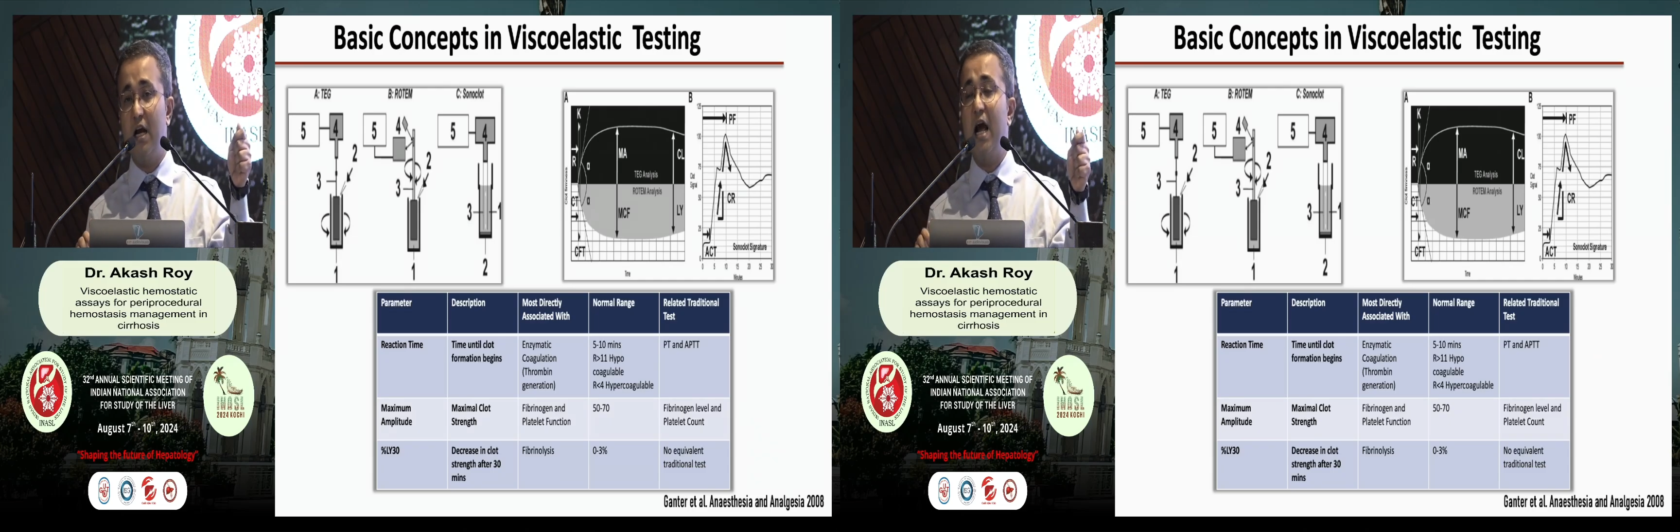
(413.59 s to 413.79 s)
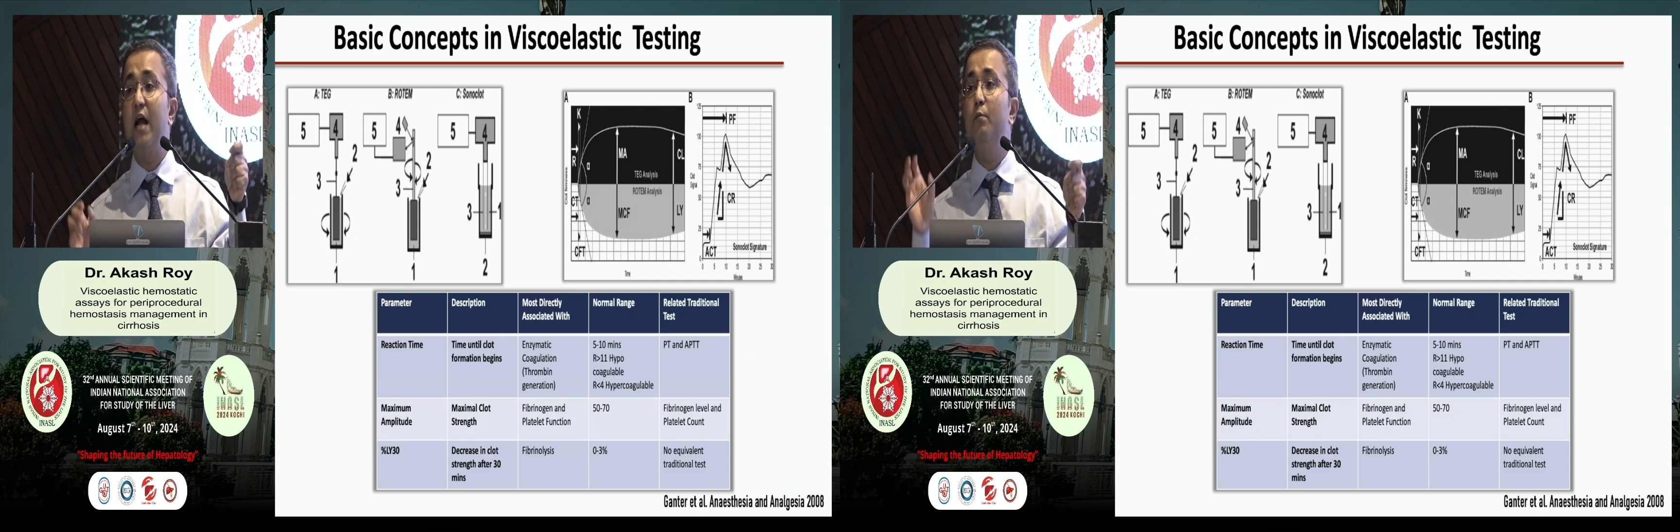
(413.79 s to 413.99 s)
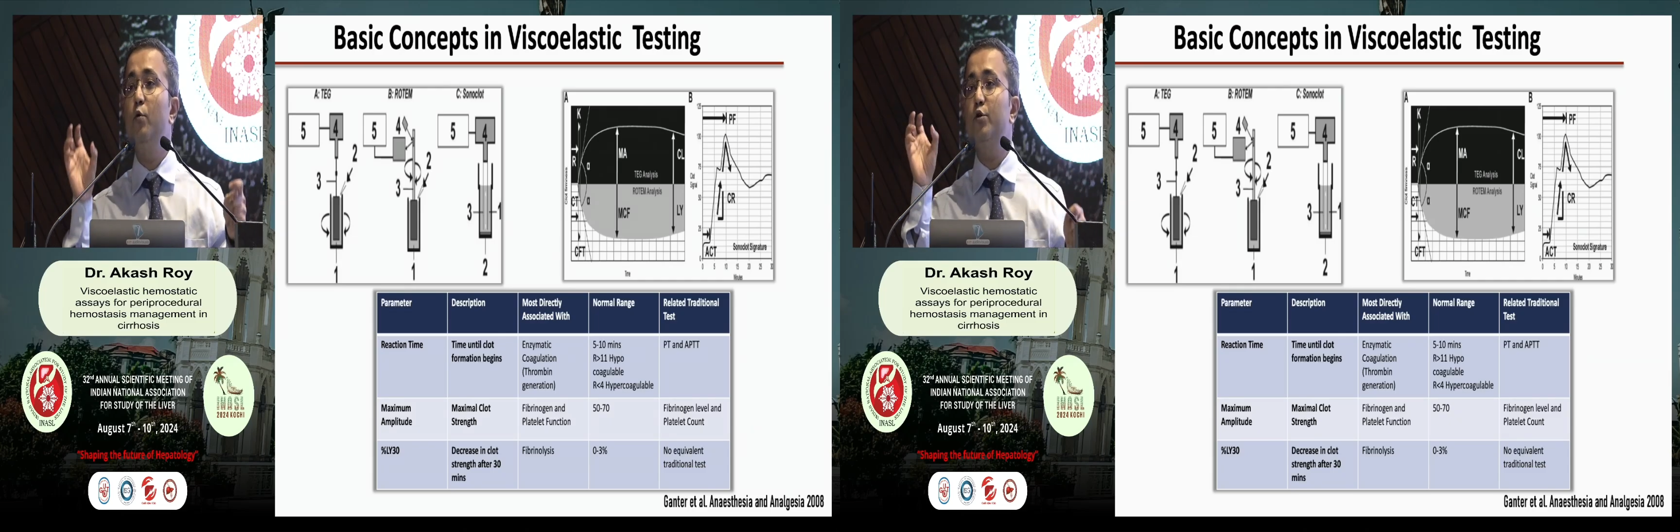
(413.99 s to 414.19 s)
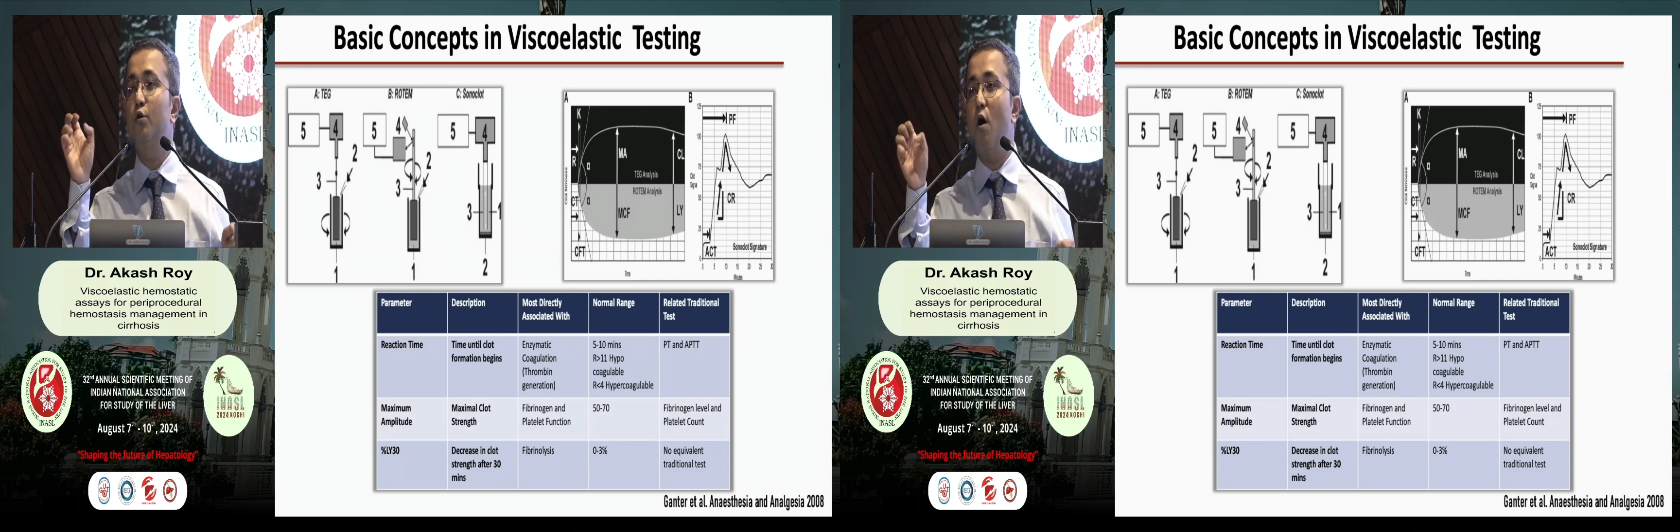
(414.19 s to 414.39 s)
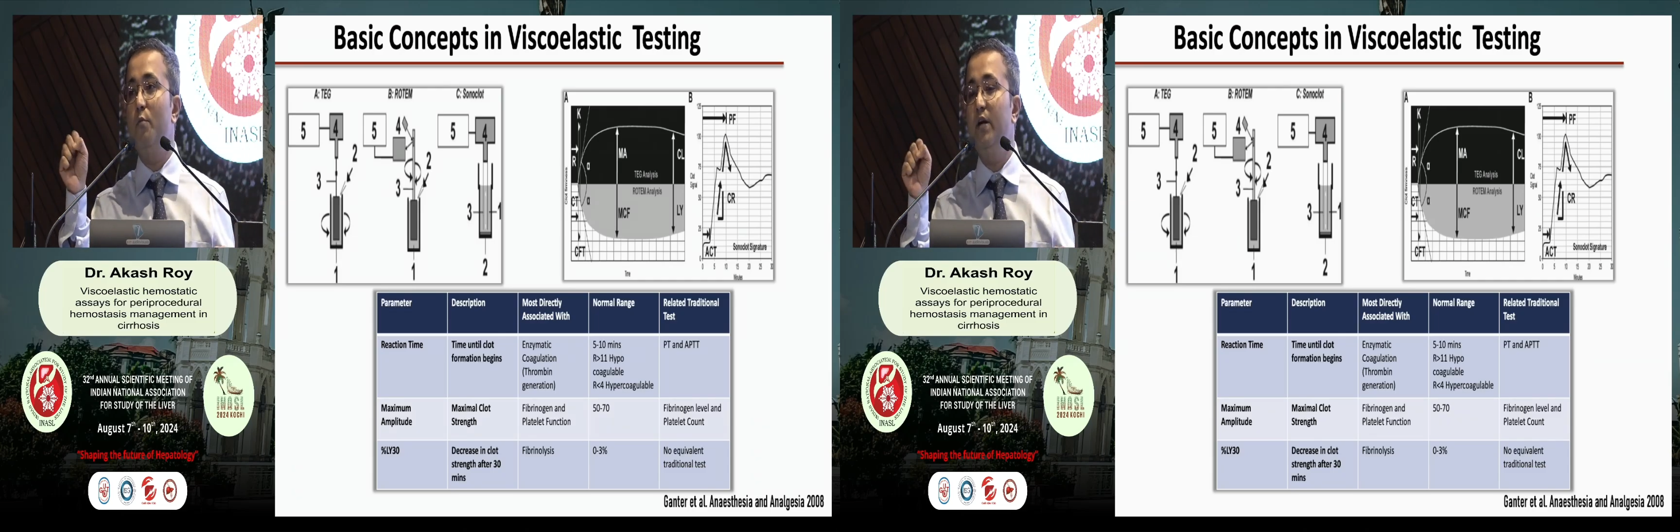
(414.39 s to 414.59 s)
and most
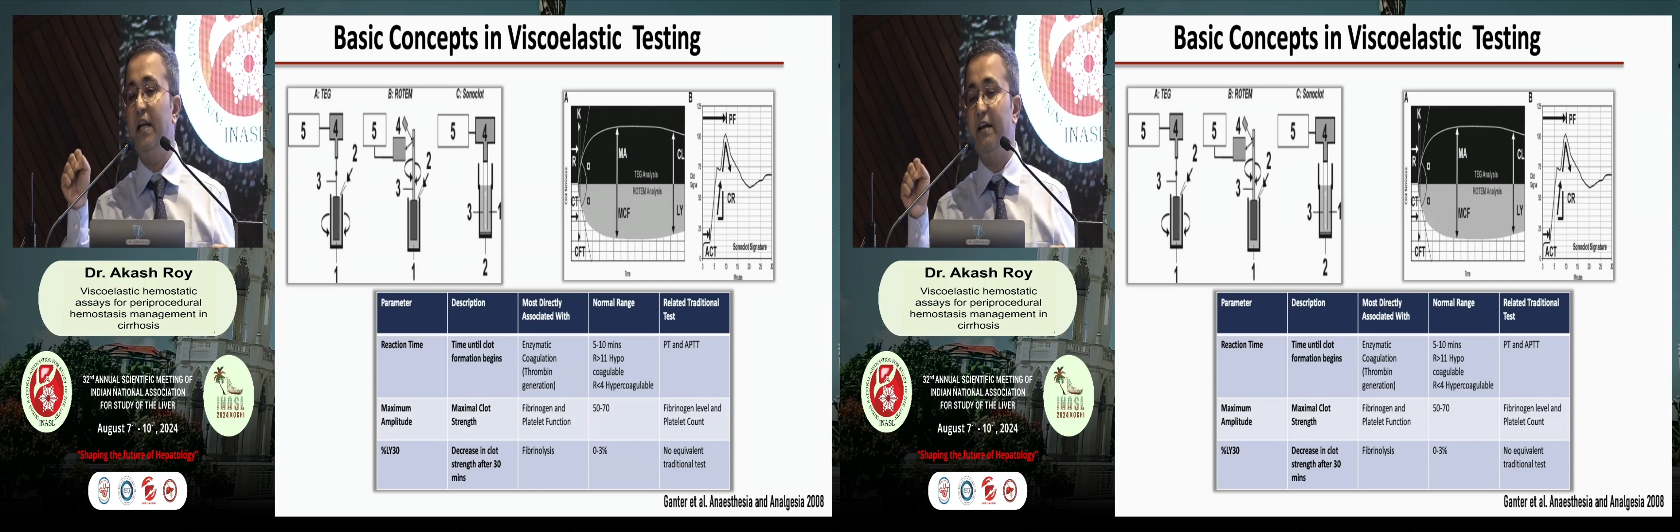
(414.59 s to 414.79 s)
commonly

_Task to carry out_
Repeat the material exactly, without images.

_Reply_
(413.59 s to 413.79 s)
(413.79 s to 413.99 s)
(413.99 s to 414.19 s)
(414.19 s to 414.39 s)
(414.39 s to 414.59 s)
and most
(414.59 s to 414.79 s)
commonly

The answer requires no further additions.